Last week I reviewed a show by Edra Soto at Rowland Contemporary for the Chicago Reader. Here’s the full review:
Identity art tends to be repetitively earnest–my ethnicity is spiritual! my people have suffered!–but Edra Soto realizes that putting your tongue in your cheek can stimulate your brain. Though her new show at Rowland Contemporary–“The Chacon-Soto Show: Featuring ‘The Greatest Companions'”–ostensibly focuses on Iris Chacon, an iconic Puerto Rican TV star, Chacon is almost never glimpsed. A bunch of apelike action figures with painted masks perch on a filing cabinet in one corner of the space, while giant, labial paper flowers squat before the gallery attendant’s table. The paintings on the wall mostly feature anonymous simians and the occasional fluffy dog, all flamboyantly dressed and gyrating on nightclub stages that vanish into garish abstractions. Everything drips tackiness–except, surprisingly, the faces of the apes in the paintings, which are sharply and evocatively rendered. Here a she-ape kicks up her hindquarters with a look of exquisite delight, there an apparently adolescent missing link furrows his brow in what looks like constipation.
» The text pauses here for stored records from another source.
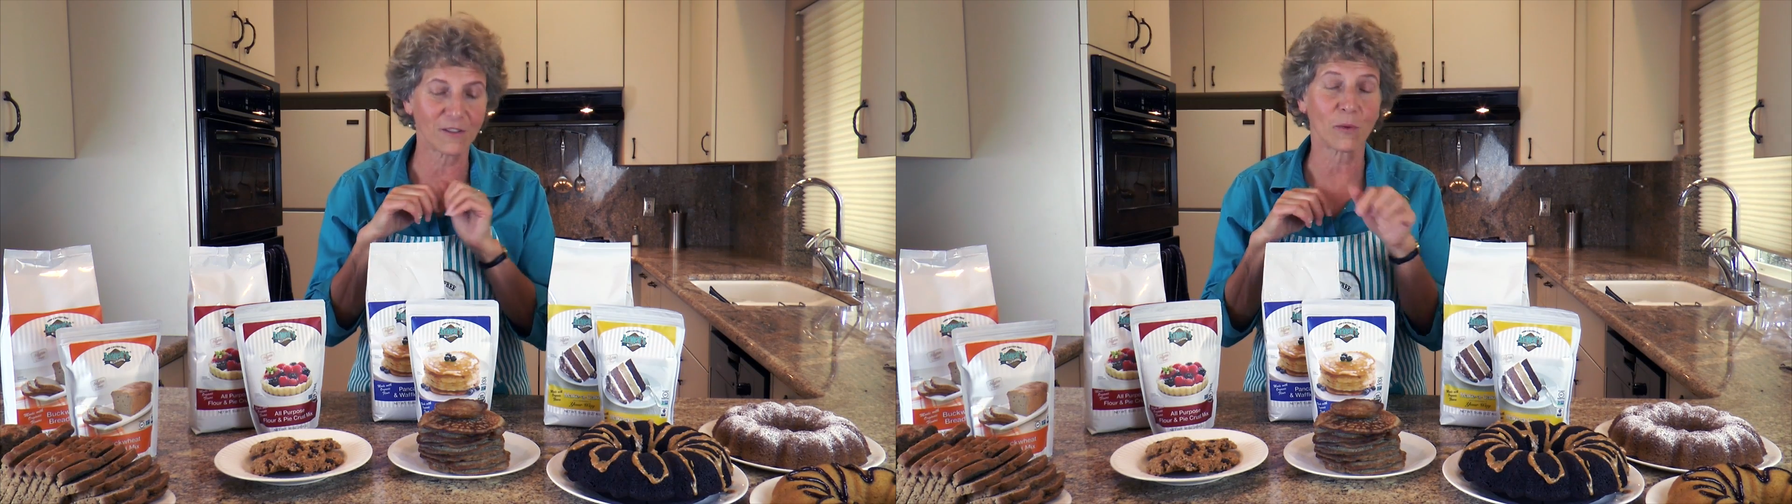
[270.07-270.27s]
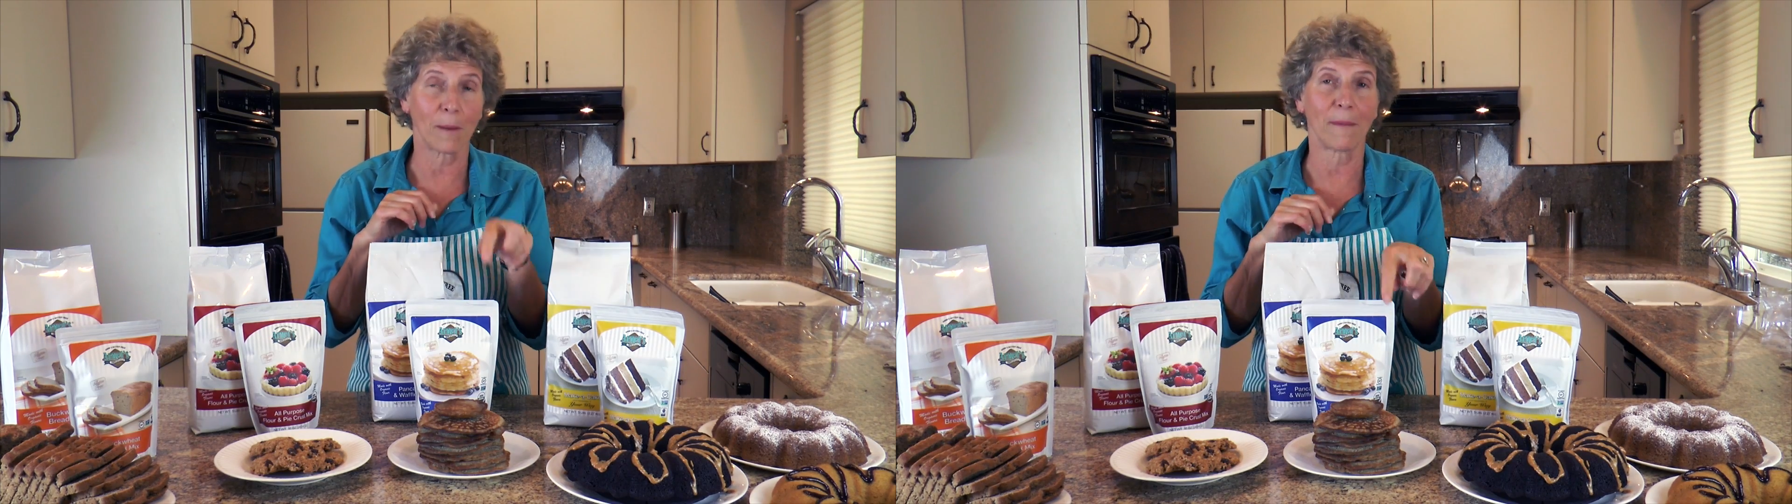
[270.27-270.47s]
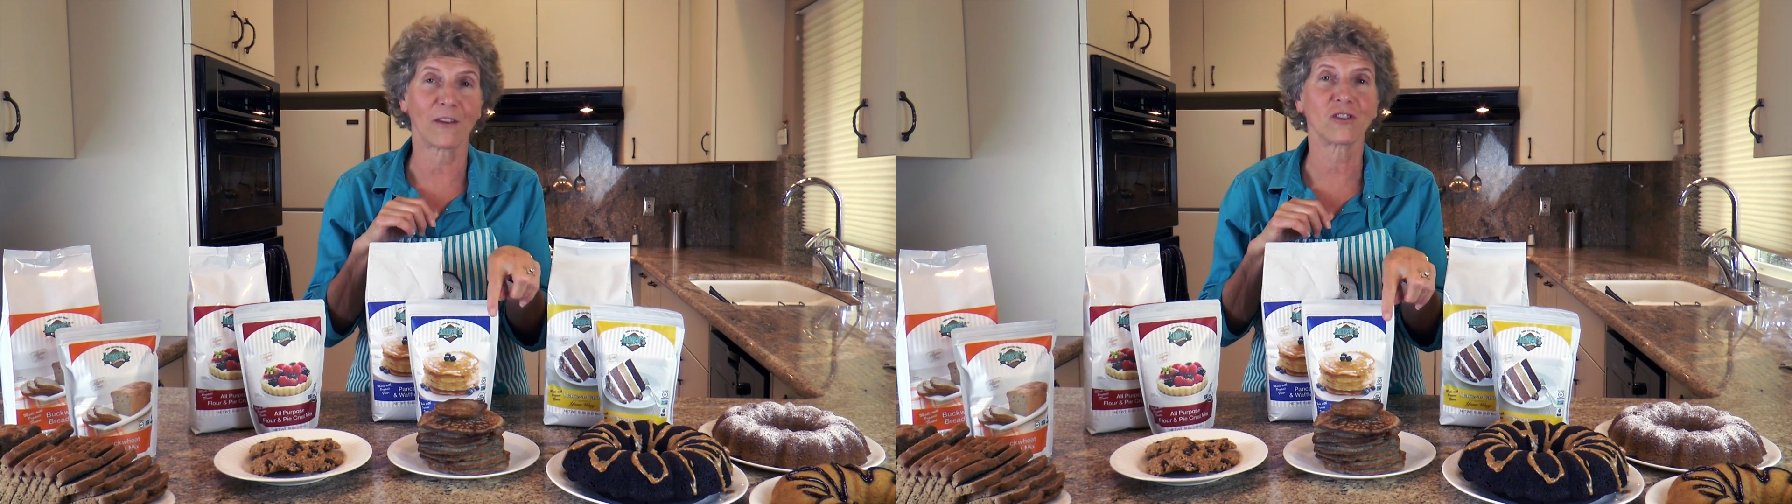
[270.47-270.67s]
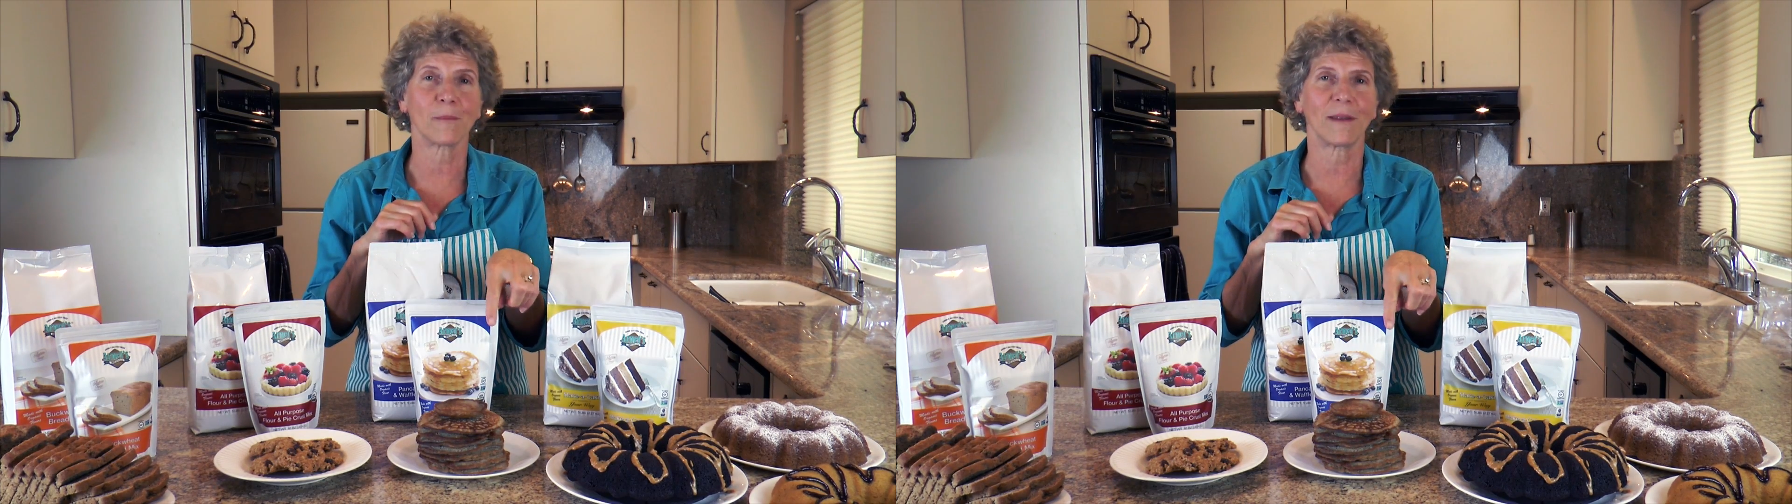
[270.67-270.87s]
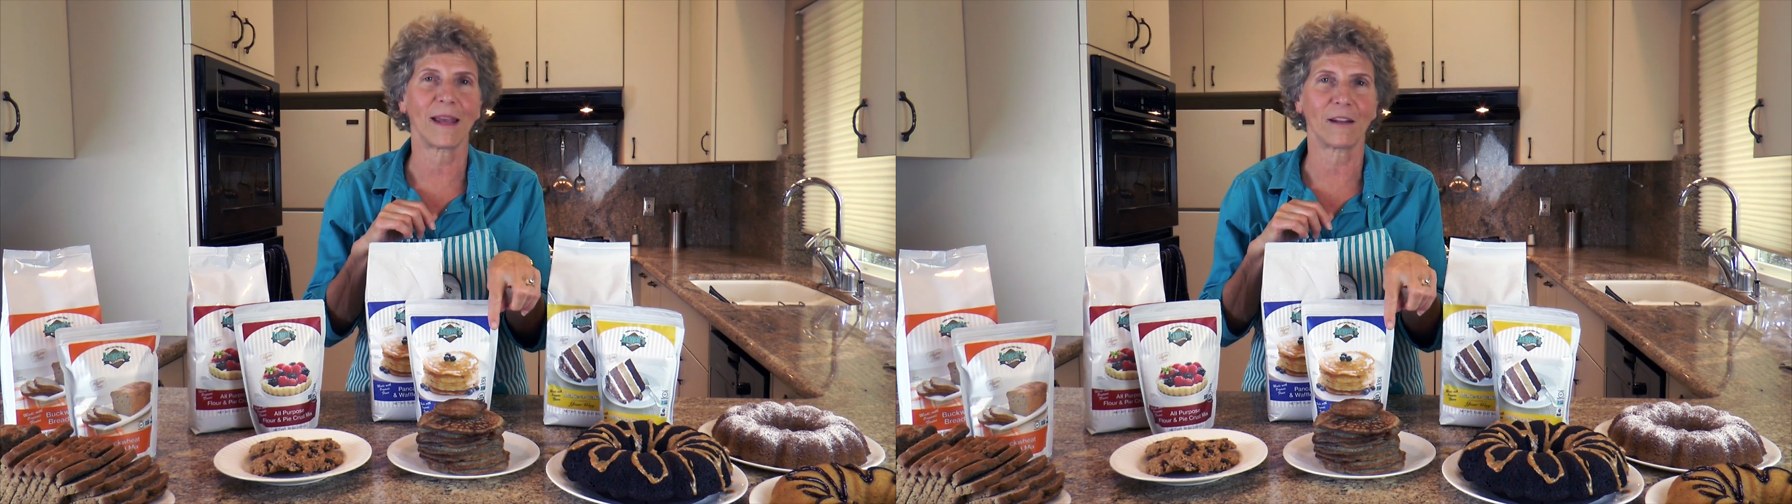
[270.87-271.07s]
so I mashed
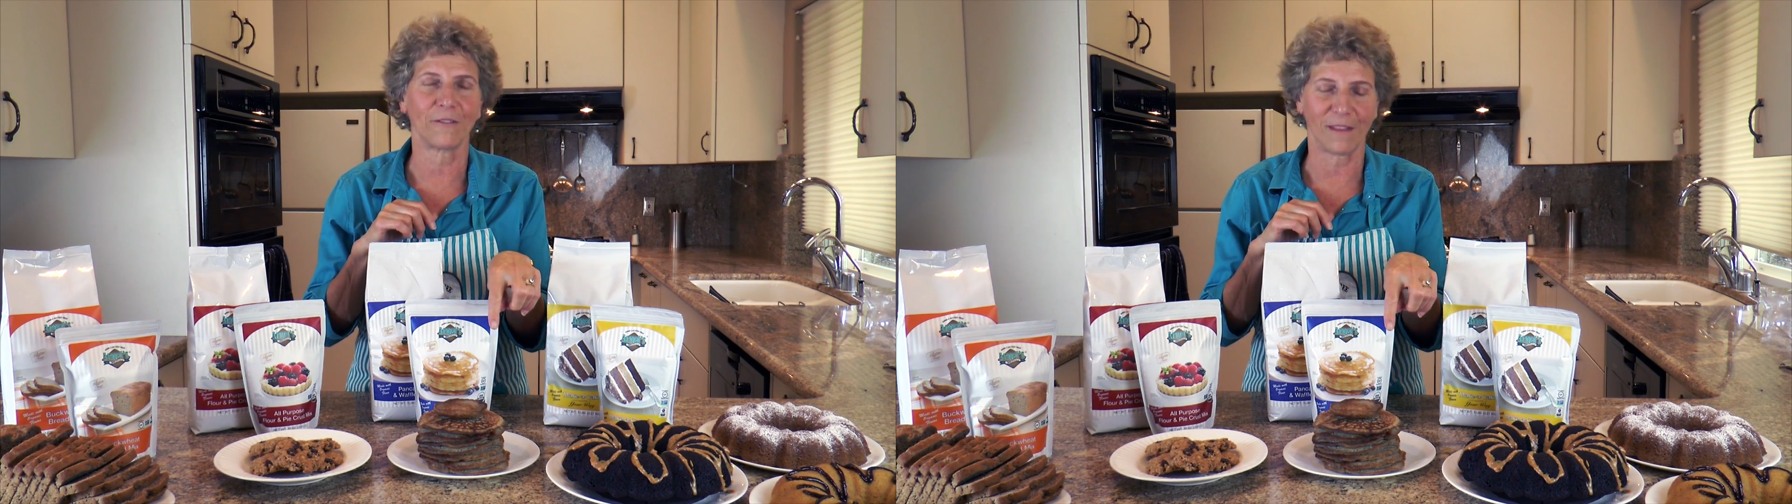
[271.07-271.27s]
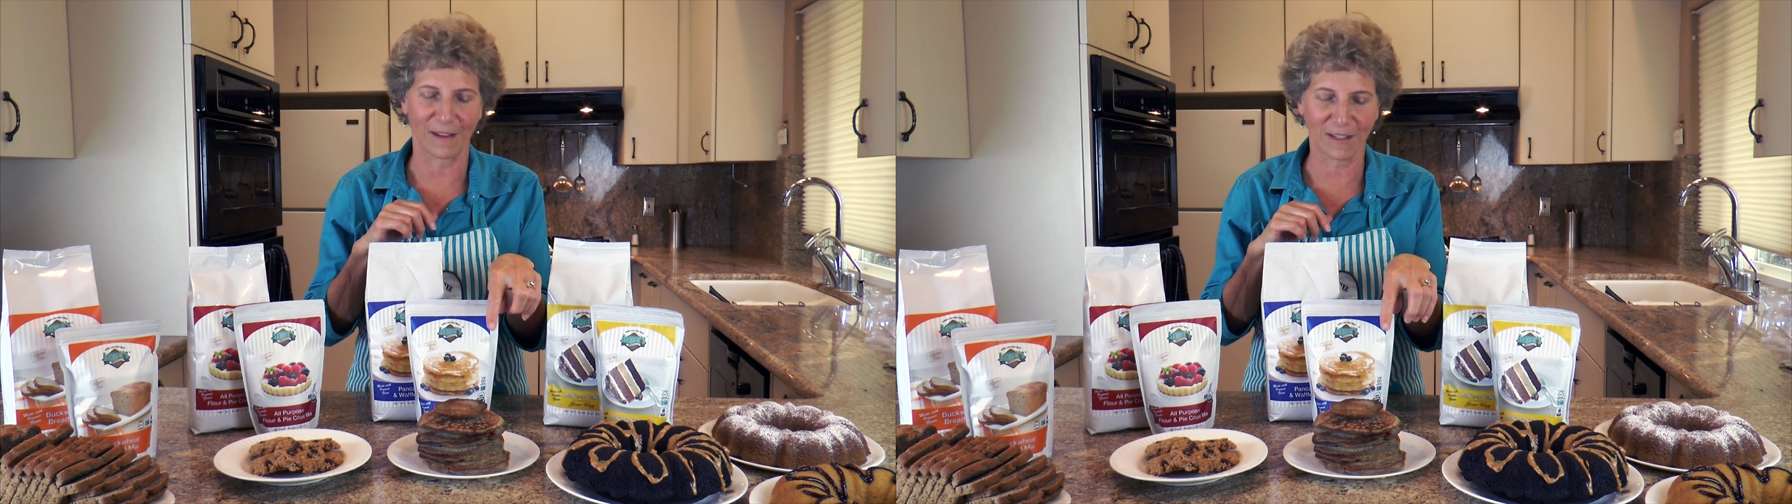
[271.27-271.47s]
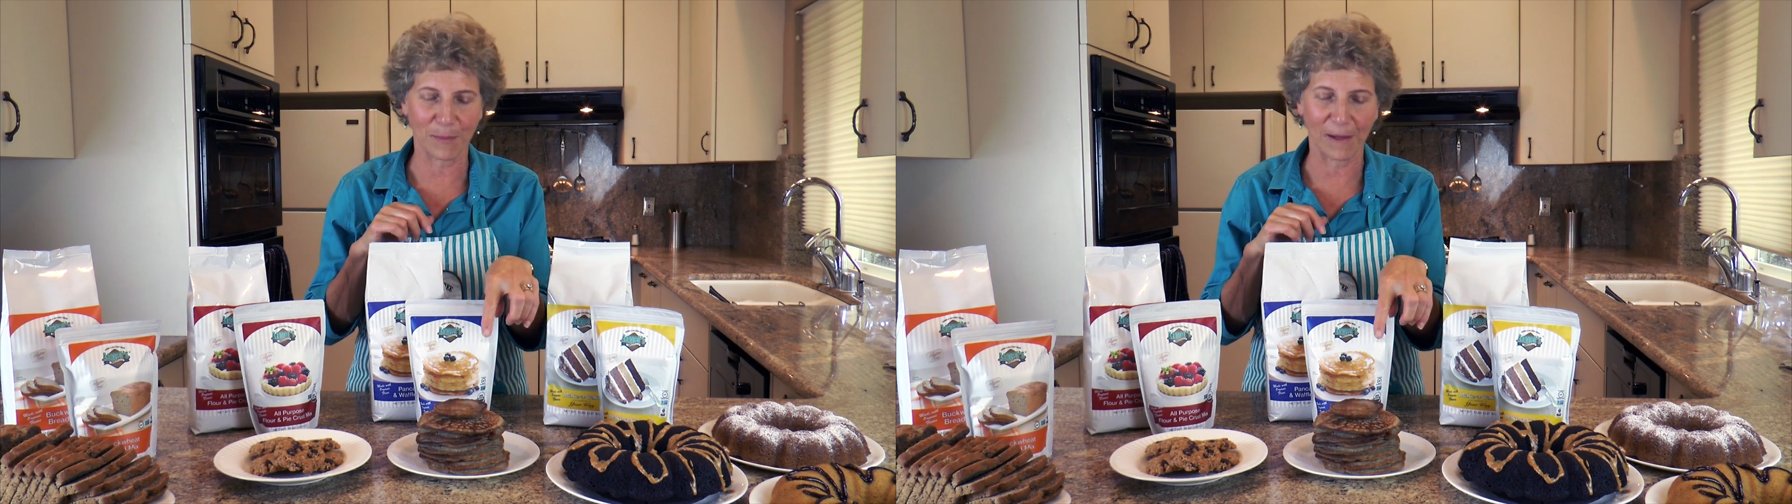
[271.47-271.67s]
a banana for this.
Elsewhere two females bend over provocatively, their faces obscured, while in the background lurks a blurred, masked figure. What would we see if they turned toward us? Are they human or not? In the context of the room, their identity becomes not a celebration or even a statement but a question–funny, sexy, mysterious, and more than a little uncomfortable.
Lot’s of great images from the show at Edra’s blog here
I also reviewed the fabulous Chicago metal outfit Arriver (coincidentally, the band of Dan Sullivan, Edra’s husband.) Here’s a slightly longer version of the review that ran in the Reader.
Getting older means significant others, kids, jobs, and not a ton of time to spend writing preposterously intricate metal songs and practicing them till you’re so tight it hurts. Don’t tell that to the guys in Arriver though; guitarists Dan Sullivan, and Dan MacAdam, bassist Rob Sullivan, and new-to-this-band drummer Joe Kaplan (Viza Noir) have been playing together in various combinations and under various names for more than a decade, now, and they have no intention of stopping. Their second album, scheduled hopefully for sometime next year, will include not one but two rock operettas: the first about the Russo-Japanese war and the second about Simon Mann, a British officer who engineered a failed coup in Equatorial Guinea. Whatever the topic, though, their music is a smorgasbord of heavy, touching on doom, thrash, and prog, with just enough classic rock heroism thrown in to give it a “fuck-you” swagger. A thunderous new song titled “Simon Mann” keeps trying to lock into a stolid trudge and then lurching into jerky rhythms and weird dissonances, like a death metal band suffering a series of painful seizures. It just goes to show that middle-age doesn’t have to turn you into an embarrassing dinosaur. Instead you can get smarter, more accomplished, and more disciplined as you march towards the perfect metal apocalypse.